Stored data entries:
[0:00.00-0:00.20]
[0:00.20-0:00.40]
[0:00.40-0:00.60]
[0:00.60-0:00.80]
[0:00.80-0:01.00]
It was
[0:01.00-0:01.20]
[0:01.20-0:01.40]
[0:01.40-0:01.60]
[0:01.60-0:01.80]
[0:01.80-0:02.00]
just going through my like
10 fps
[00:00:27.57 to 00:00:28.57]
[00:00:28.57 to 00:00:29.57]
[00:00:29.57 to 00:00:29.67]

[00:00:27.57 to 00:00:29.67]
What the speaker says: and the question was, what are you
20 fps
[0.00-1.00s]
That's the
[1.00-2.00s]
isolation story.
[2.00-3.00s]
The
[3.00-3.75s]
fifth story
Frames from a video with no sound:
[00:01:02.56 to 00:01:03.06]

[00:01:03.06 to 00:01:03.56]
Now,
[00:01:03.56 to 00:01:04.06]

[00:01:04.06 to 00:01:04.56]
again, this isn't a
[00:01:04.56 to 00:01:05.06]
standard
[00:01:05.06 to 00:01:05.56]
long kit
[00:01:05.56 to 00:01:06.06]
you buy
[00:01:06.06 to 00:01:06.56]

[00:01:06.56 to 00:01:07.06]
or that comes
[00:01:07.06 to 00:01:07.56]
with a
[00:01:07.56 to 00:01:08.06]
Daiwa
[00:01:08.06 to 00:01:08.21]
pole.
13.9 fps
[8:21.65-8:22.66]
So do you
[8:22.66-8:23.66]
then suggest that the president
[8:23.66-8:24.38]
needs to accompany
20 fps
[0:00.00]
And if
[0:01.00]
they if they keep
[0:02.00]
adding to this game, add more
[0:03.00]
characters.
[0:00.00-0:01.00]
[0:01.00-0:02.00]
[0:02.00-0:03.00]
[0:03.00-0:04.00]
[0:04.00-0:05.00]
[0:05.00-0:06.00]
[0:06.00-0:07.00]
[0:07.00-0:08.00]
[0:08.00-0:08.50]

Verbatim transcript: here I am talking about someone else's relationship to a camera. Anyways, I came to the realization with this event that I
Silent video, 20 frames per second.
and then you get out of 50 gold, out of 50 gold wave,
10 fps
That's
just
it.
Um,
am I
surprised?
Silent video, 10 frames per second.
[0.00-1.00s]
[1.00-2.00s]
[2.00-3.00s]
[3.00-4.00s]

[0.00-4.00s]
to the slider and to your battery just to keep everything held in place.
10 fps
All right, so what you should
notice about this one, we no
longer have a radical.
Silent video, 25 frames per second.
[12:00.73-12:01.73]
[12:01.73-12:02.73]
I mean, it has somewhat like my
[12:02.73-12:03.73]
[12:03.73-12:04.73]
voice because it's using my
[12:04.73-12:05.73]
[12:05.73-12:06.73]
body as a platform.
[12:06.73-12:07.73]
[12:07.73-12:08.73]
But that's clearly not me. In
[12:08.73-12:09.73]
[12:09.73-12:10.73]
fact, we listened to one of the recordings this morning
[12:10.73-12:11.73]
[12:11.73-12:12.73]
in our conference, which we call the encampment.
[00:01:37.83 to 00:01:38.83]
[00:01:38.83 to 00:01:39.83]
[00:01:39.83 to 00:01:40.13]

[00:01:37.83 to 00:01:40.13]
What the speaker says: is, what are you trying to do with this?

● **Task details**: Take each line above that contains "speaker" and copy it out.

● **Worked solution**:
What the speaker says: and the question was, what are you
What the speaker says: is, what are you trying to do with this?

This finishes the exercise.